Geronimo: Alpaca's death prompts petition to change TB testing
- Published
A woman calling for changes to the way animals are tested for bovine TB following the death of Geronimo said "it's not just vegans and animal rights activists wanting to save an alpaca".
The animal was killed in August after twice testing positive for the disease.
Campaigner Marie Smith said the case highlighted problems with testing and wants officials "to admit it's wrong".
A government spokesman said there was no scientific basis the tuberculin skin test caused "false positives".
The petition has received almost 35,000 signatures.
Miss Smith, 38, an anti-species-ist activist who "fights for any being who is oppressed" said: "It's not just vegans and animal rights activists wanting to save an alpaca, it's the whole general public saying this doesn't seem right at all.
"All the people marching in London because of it, animal rights activists, farmers and countryside lovers, it's bringing all of them together.
"It's really making this new alliance of people coming up to Defra and saying you need to change this."
She said she wanted to see active trials of vaccination in cattle and camelids and to move away from the "inaccurate skin test and to test using blood tests only".
A Department of Food, Environment and Rural Affairs spokesman said: "The chances of a false positive using the Enterplex test - the test requested by the owner in August 2017 and ... promoted by the British Alpaca Society over any other TB antibody tests - are less than one percent."
It said the injection, given 10 - 30 days ahead of the blood test, "essentially amplifies the antibodies already in the animal because of infection but does not trigger the production of new antibodies".
Geronimo's owner had called on Defra to allow the alpaca to be tested for a third time or let him live to aid research into the disease.
The spokesman explained the Actiphage test (which identifies mycobacteria - bacteria that causes TB in blood or milk) was not validated so its results were "difficult to interpret".

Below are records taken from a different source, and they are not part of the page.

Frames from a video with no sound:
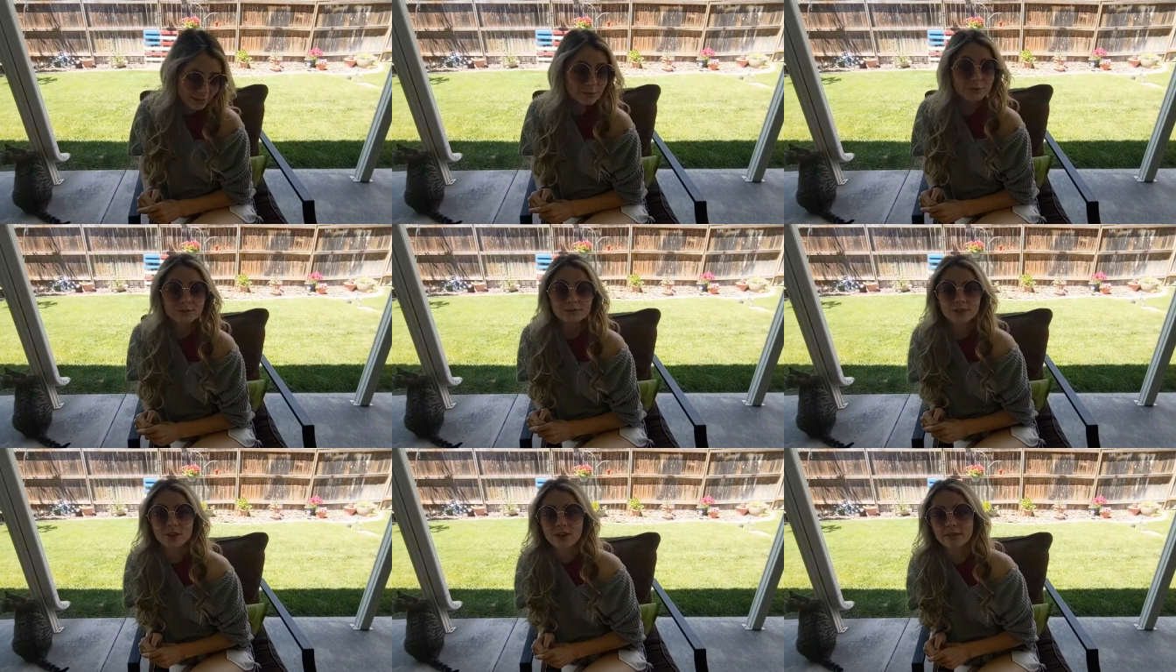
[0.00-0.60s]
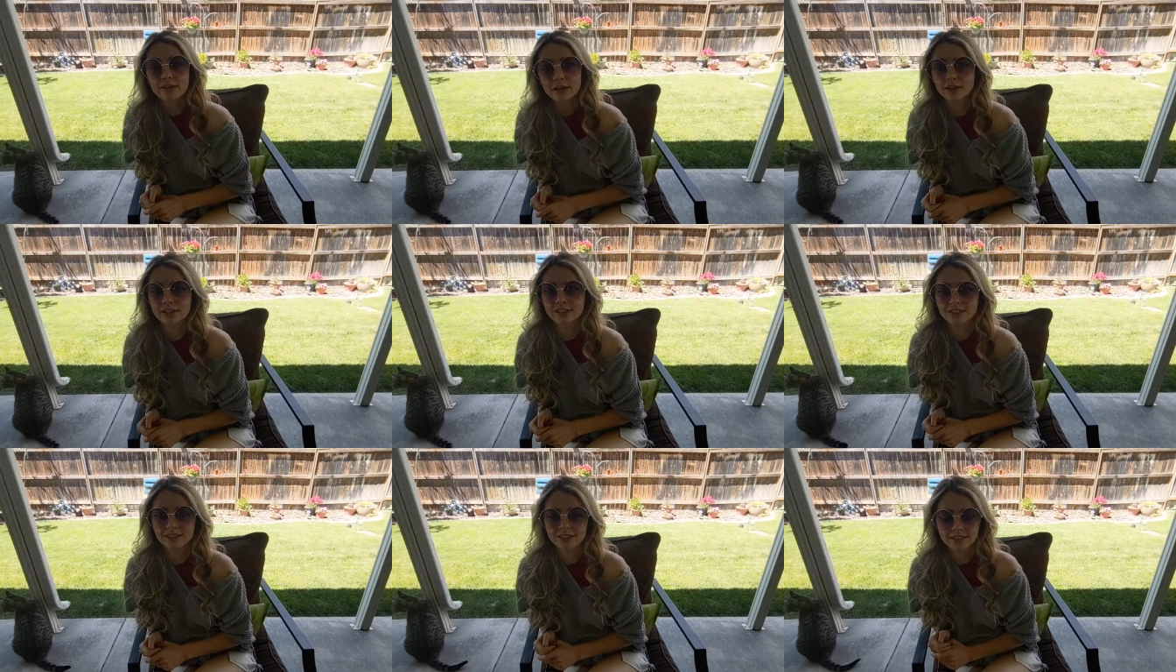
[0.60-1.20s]
Wow. Okay,
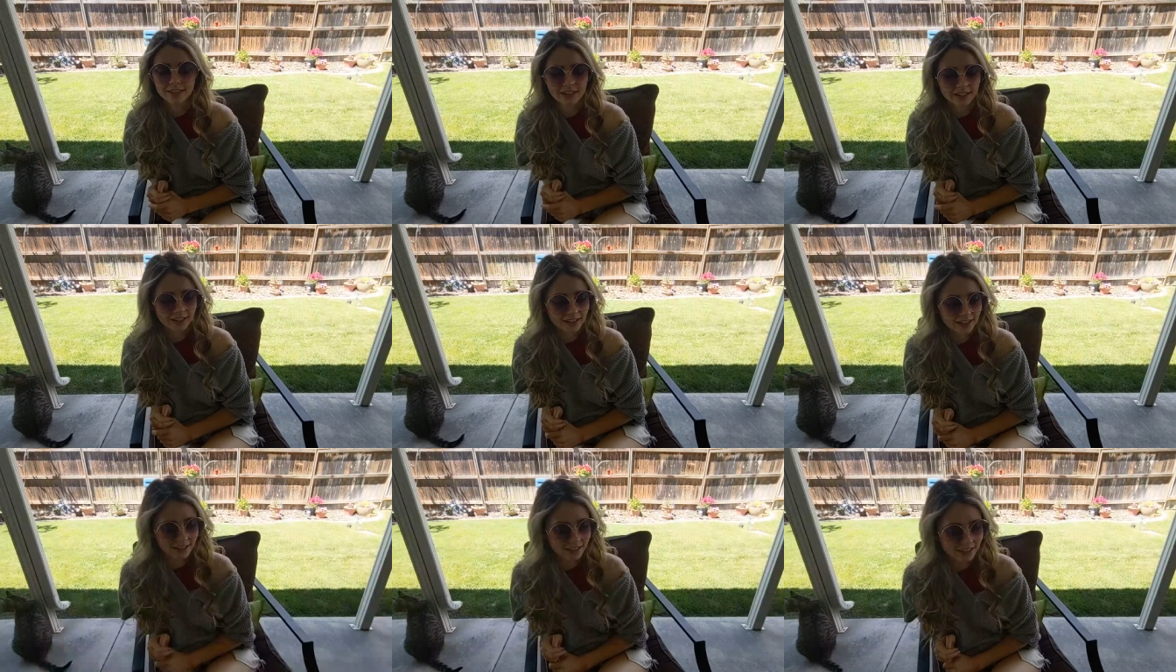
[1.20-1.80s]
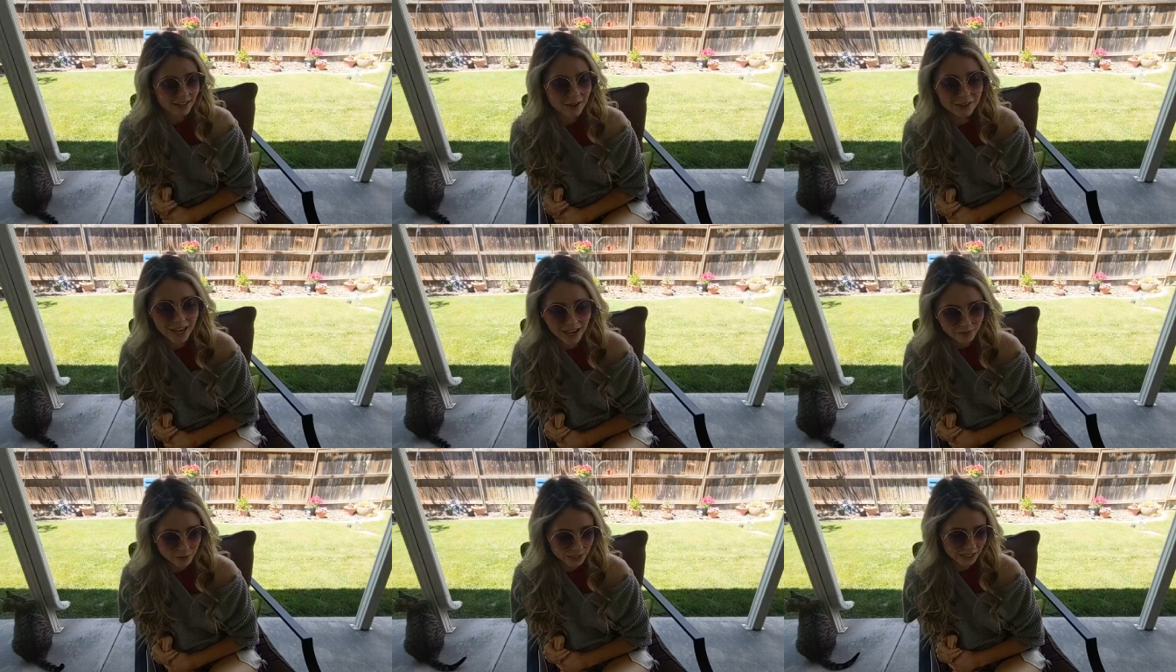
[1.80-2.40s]
recon.
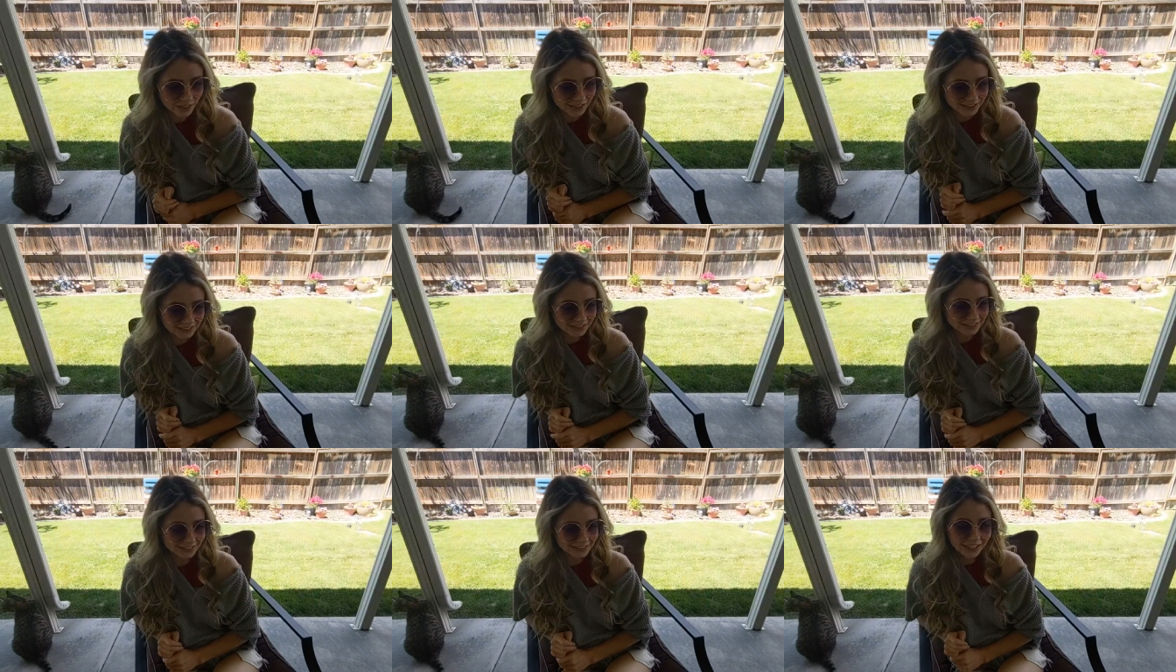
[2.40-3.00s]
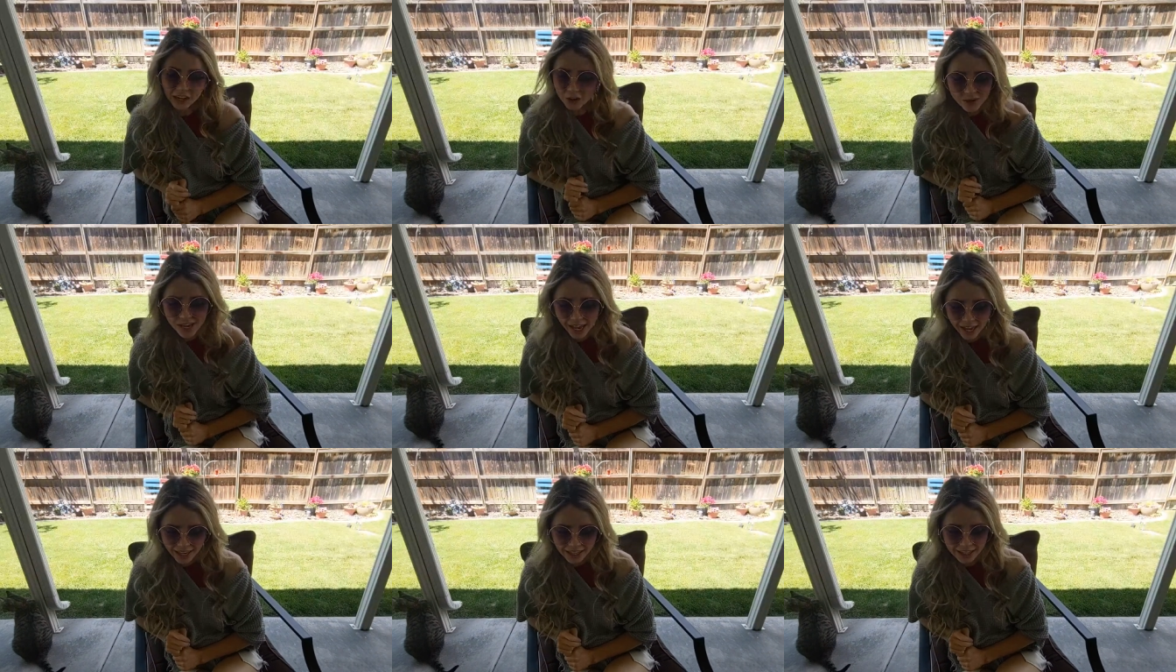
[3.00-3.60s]
Okay, recon.
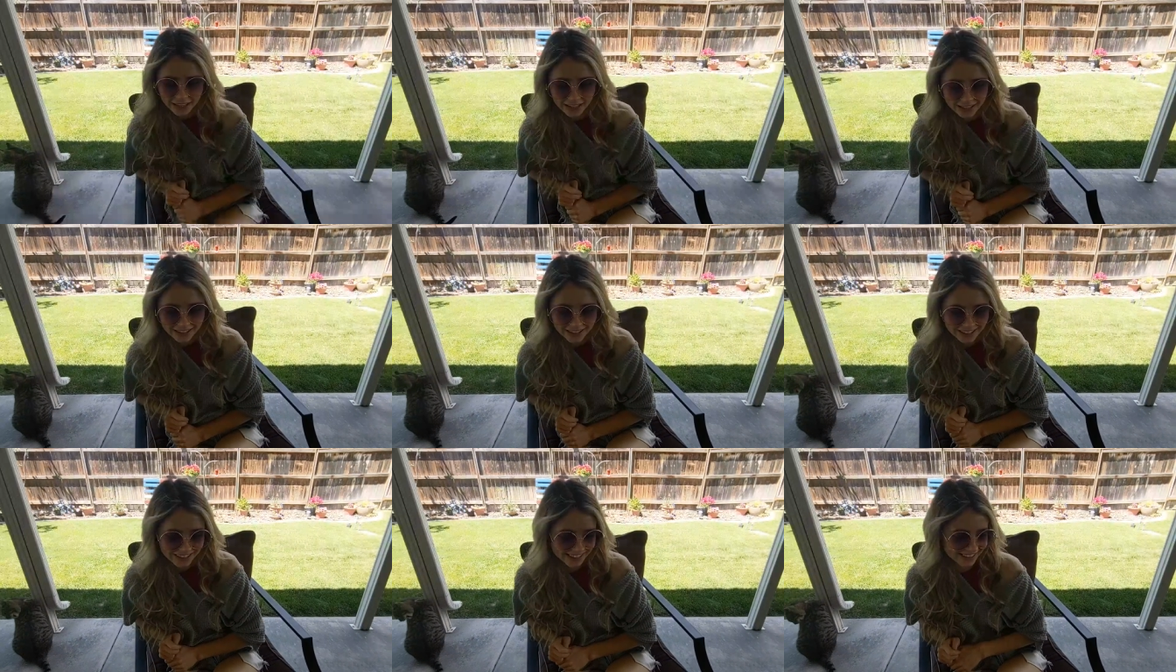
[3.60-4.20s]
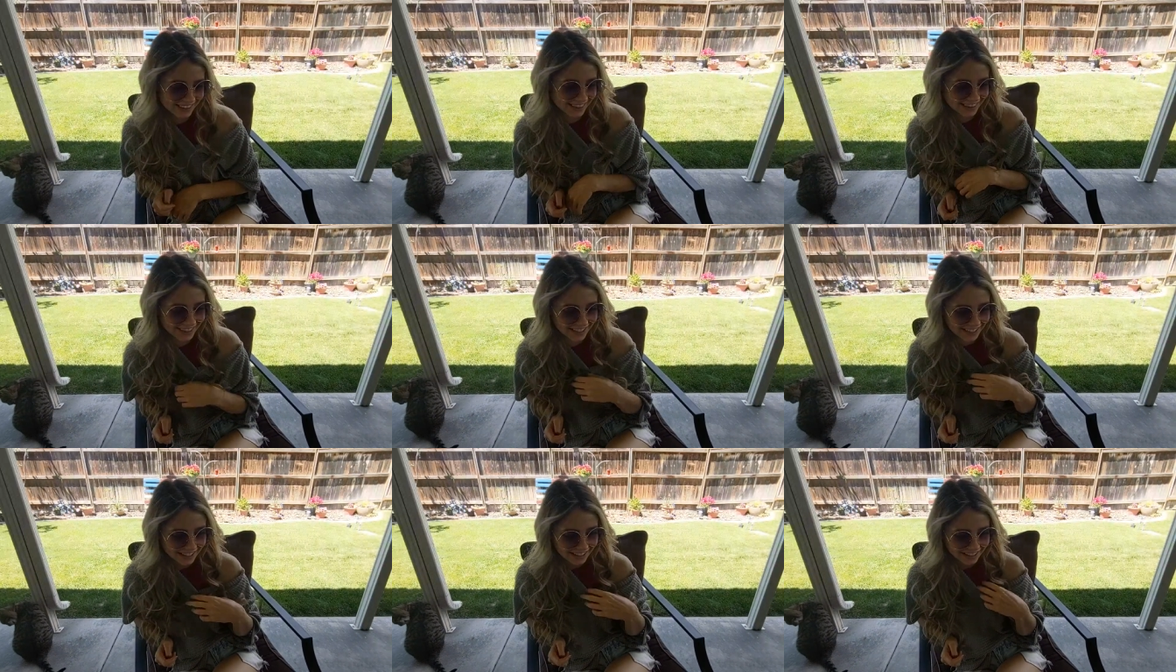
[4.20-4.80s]
Okay.
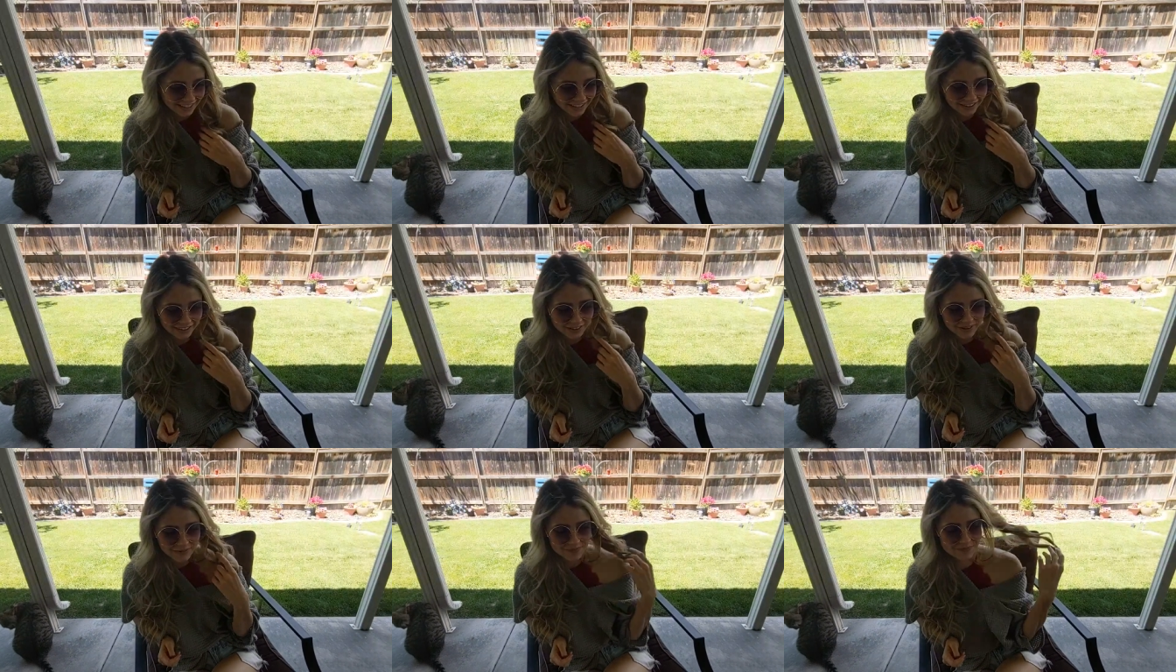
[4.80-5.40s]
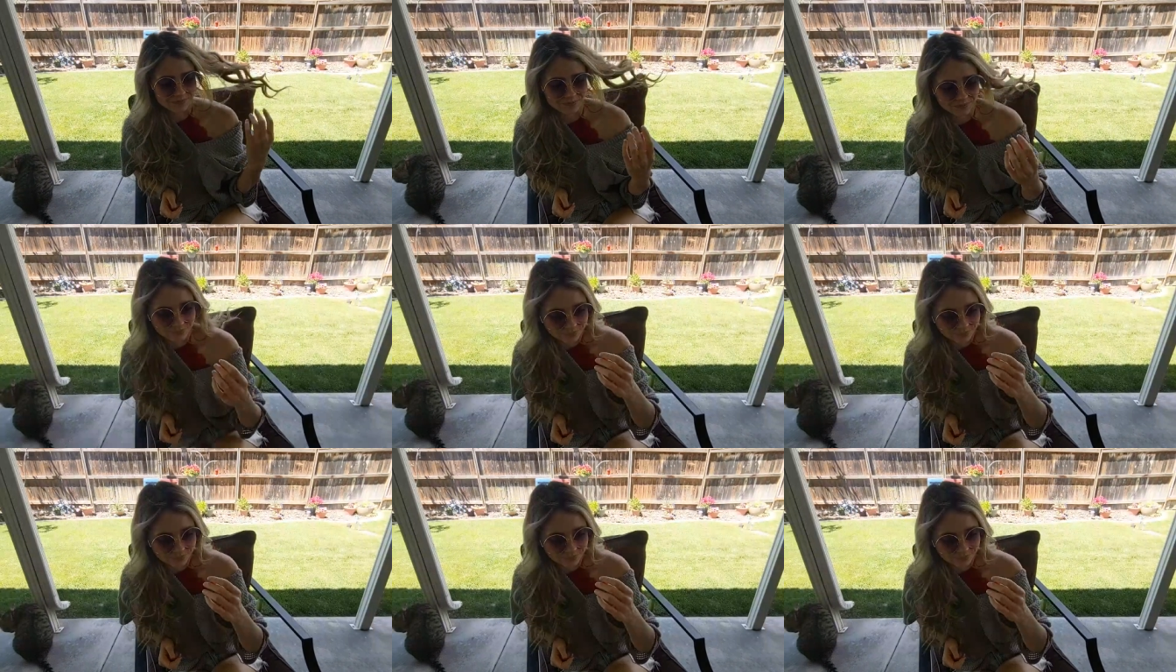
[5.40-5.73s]
Um.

He added: "For the blood test to work, it requires bovine TB bacteria to be circulating in an animal's blood, which doesn't necessarily happen until the advanced stages of TB."
Miss Smith, from Cornwall, hopes the petition will encourage Defra to "listen to the public and farmers and to just get back more in touch because I think they're really out of touch at the moment".
"I just want them to listen and be open to conversation rather than burying their heads in the sand."